[LISTED ENTRIES — start]

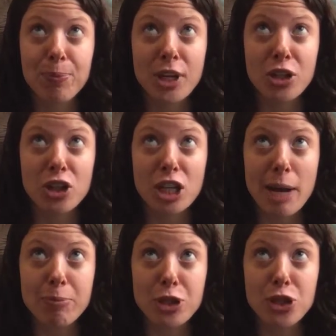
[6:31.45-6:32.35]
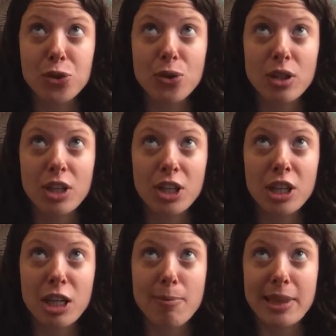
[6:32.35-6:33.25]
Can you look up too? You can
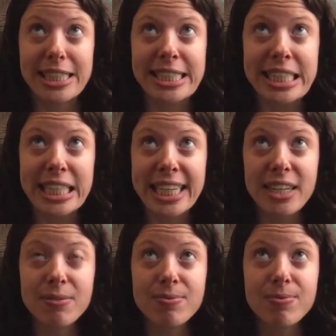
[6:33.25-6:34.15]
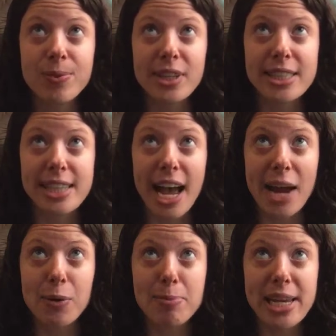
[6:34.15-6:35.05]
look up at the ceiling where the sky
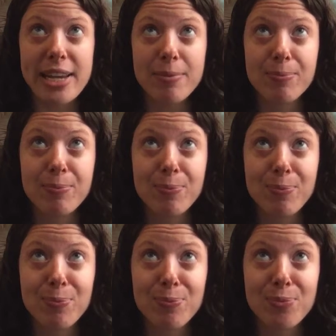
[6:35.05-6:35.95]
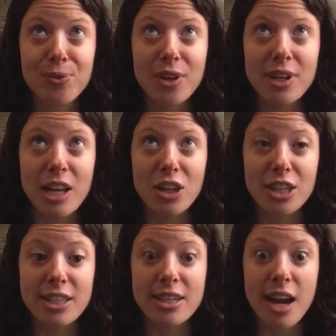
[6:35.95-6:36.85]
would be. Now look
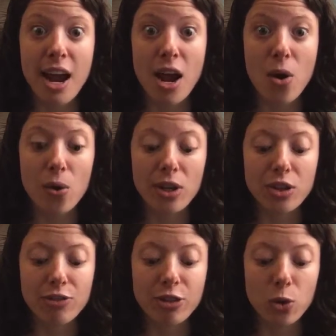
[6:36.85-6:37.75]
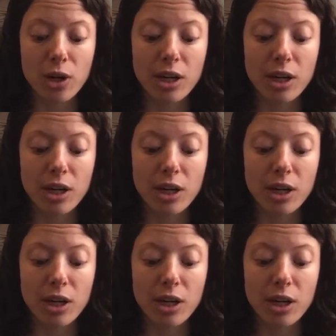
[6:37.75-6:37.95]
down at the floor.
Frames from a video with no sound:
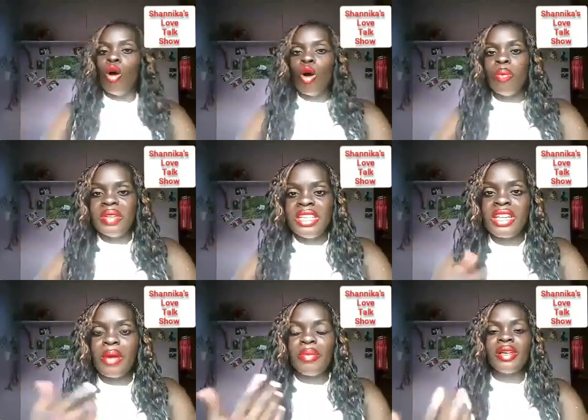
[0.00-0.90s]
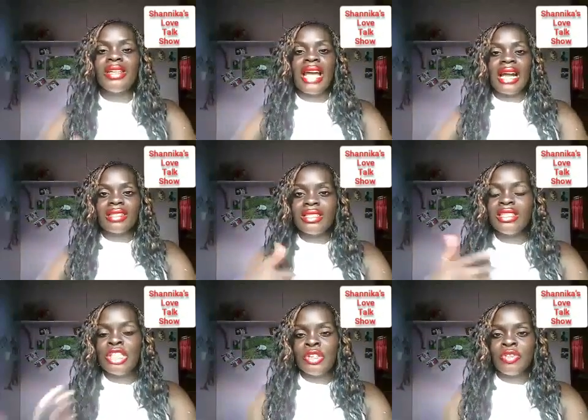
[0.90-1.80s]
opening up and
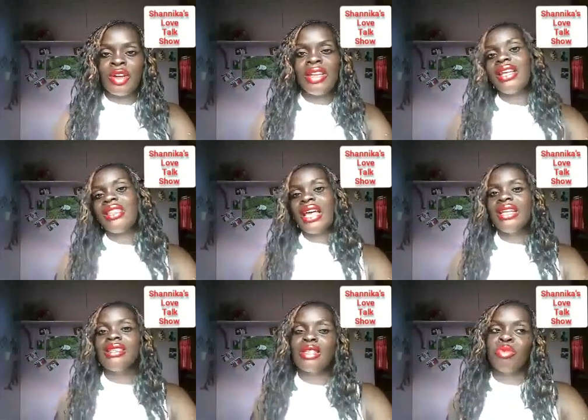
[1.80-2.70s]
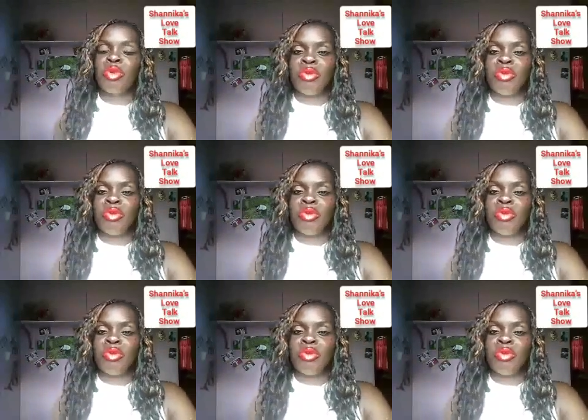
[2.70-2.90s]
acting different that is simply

[LISTED ENTRIES — finish]

Take the records above and transcribe them exactly, dropping every picture.

[6:31.45-6:32.35]
[6:32.35-6:33.25]
Can you look up too? You can
[6:33.25-6:34.15]
[6:34.15-6:35.05]
look up at the ceiling where the sky
[6:35.05-6:35.95]
[6:35.95-6:36.85]
would be. Now look
[6:36.85-6:37.75]
[6:37.75-6:37.95]
down at the floor.
Frames from a video with no sound:
[0.00-0.90s]
[0.90-1.80s]
opening up and
[1.80-2.70s]
[2.70-2.90s]
acting different that is simply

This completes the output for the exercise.